Add the following normative annex to ISO 8879.

Annex J (normative)
Extended Naming Rules

This annex describes an optional extension of SGML known as the "Extended Naming Rules". The extension should be used only in SGML documents for which the normal naming rules are unsuitable (usually because of the size of the natural language character set). An SGML system need not support these Extended Naming Rules in order to be a conforming SGML system.

This annex is phrased in terms of revisions to be made to the body of this International Standard. However, these revisions are applicable only when the Extended Naming Rules are in use.
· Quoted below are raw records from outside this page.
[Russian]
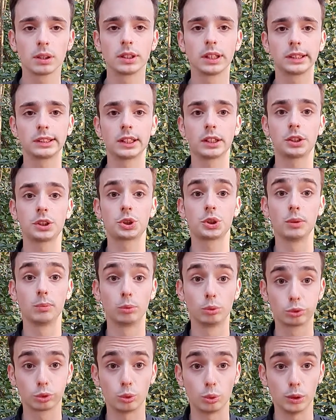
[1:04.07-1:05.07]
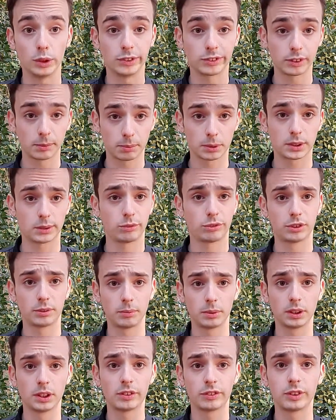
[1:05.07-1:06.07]
достаточно мускулистым, потому что
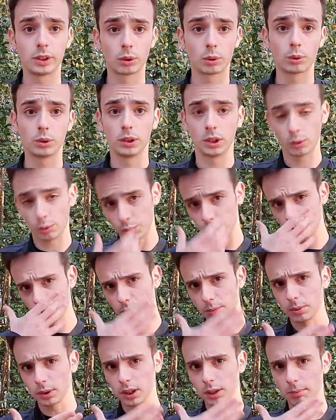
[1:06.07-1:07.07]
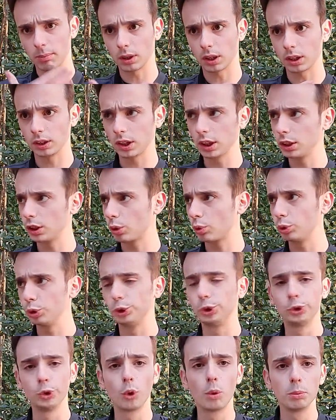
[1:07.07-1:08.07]
был на стероидах. У него была борода и такой
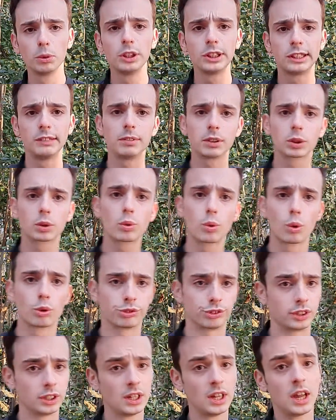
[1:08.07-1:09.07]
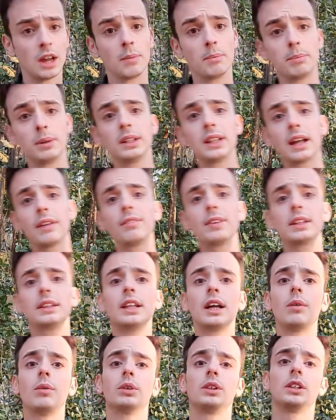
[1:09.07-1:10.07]
темный цвет кожи. Была
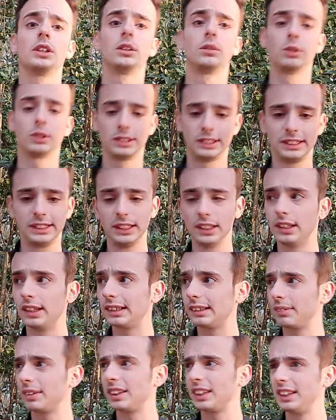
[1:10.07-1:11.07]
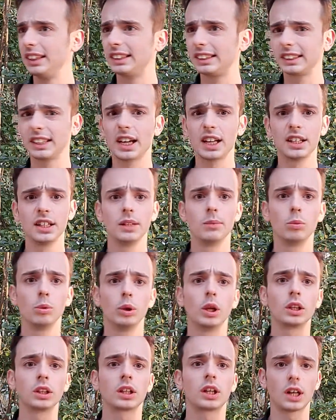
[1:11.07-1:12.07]
видна вот эта вот сила Сватхистана и
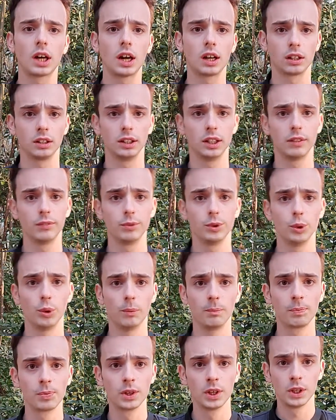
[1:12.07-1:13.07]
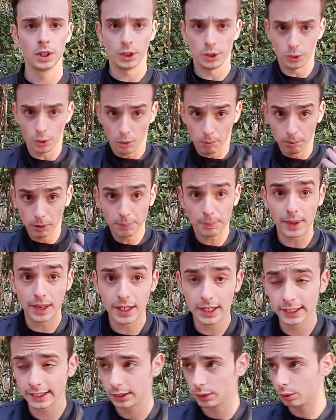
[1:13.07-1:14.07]
Муладхары, да, в нем. И он был
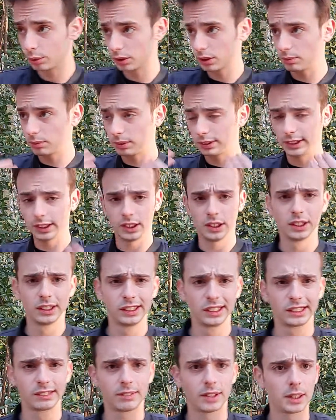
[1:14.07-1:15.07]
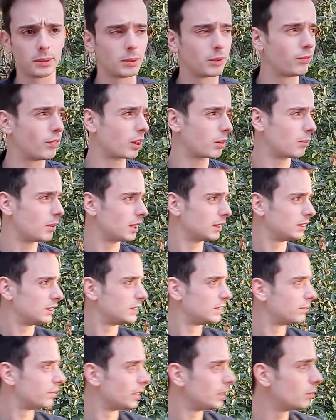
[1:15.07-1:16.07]
полезен, он там делился своим
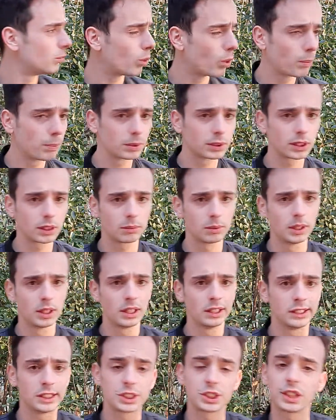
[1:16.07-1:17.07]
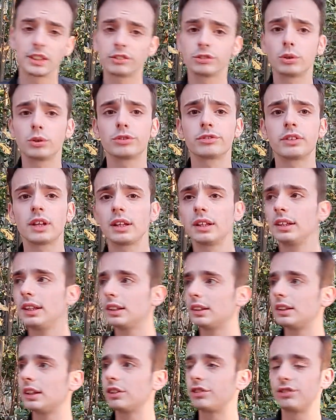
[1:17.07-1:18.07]
информацией, своим опытом. Сейчас же он стал
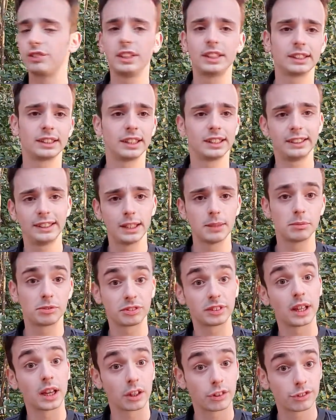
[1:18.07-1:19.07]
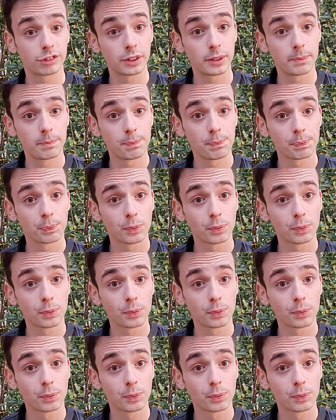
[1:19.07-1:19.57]
лет на 6, на 7 старше –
To distinguish SGML declarations that use this extension from those that do not, the minimum literal in productions [171] and [200] of ISO 8879:1986 must be modified to read "ISO 8879:1986 (ENR)". To accomplish this add the following sentence to the paragraph immediately following production [171] and to the second paragraph following production [200]:

However, when extended naming rules are used, the minimum data must be "ISO 8879:1986 (ENR)".
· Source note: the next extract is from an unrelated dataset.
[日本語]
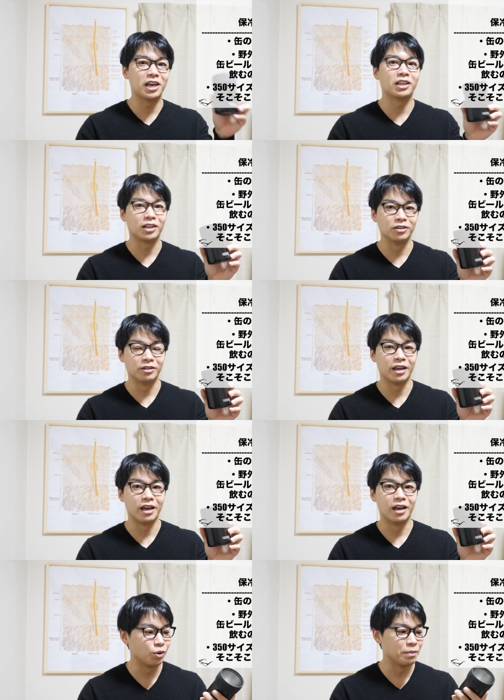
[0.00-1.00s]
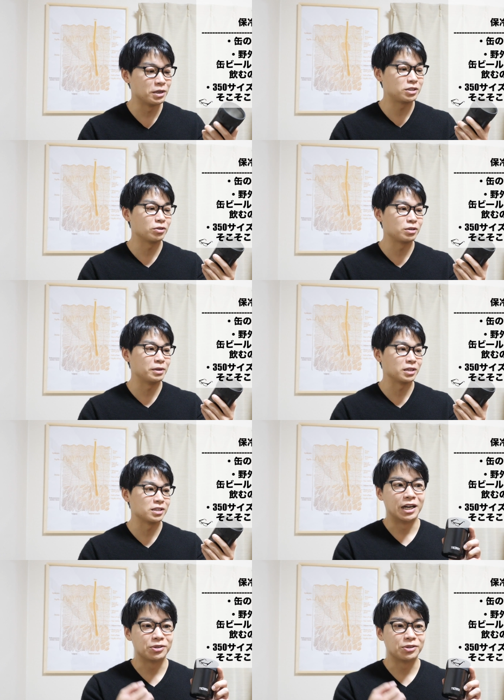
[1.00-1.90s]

えてるんで、これめっちゃおすすめです。あの、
The extended naming rules are as follows.

For many languages the distinction made in production [189] between uppercase and lowercase is not relevant. It is, therefore, necessary to modify clause 13.4.5 to allow for both an extended character set and for the use of character sets that do not have different cases. The changes required, in the order of their occurrence in 13.4.5, are:

  1. Replace production [189] with:
    [189] naming rules =
     "NAMING", ps+,
     "LCNMSTRT", (ps+, extended naming value)+, ps+,
     "UCNMSTRT", (ps+, extended naming value)+, ps+,
     ("NAMESTRT", (ps+, extended naming value)+, ps+)?,
     "LCNMCHAR", (ps+, extended naming value)+, ps+,
     "UCNMCHAR", (ps+, extended naming value)+, ps+,
     ("NAMECHAR", (ps+, extended naming value)+, ps+)?,
     "NAMECASE", ps+,
     "GENERAL", ps+, ("NO"| "YES"), ps+,
     "ENTITY", ps+, ("NO"| "YES") 
  2. In the "where" list change each occurrence of the phrase "in the literals (if any)" to "identified by the extended naming value (if any)"
  3. Add two new keywords to the "where" list:
    NAMESTRT
    means that each character identified by the extended naming value (if any) is assigned both to LCNMSTRT and as the associated upper-case form in UCNMSTRT.
    NAMECHAR
    means that each character identified by the extended naming value (if any) is assigned both to LCNMCHAR and as the associated upper-case form in UCNMCHAR.
  4. At the end of the clause, add:

    [189.1] extended naming value = parameter literal | character number | character range

    A character number may be used to specify a character that is defined in the syntax-reference character set but is not permitted in an SGML declaration.

    [189.2] character range = character number, ps*, minus, ps*, character number

    Specifying a character range is equivalent to specifying every character number from (and including) the character number that starts the range to (and including) the character number that ends the range.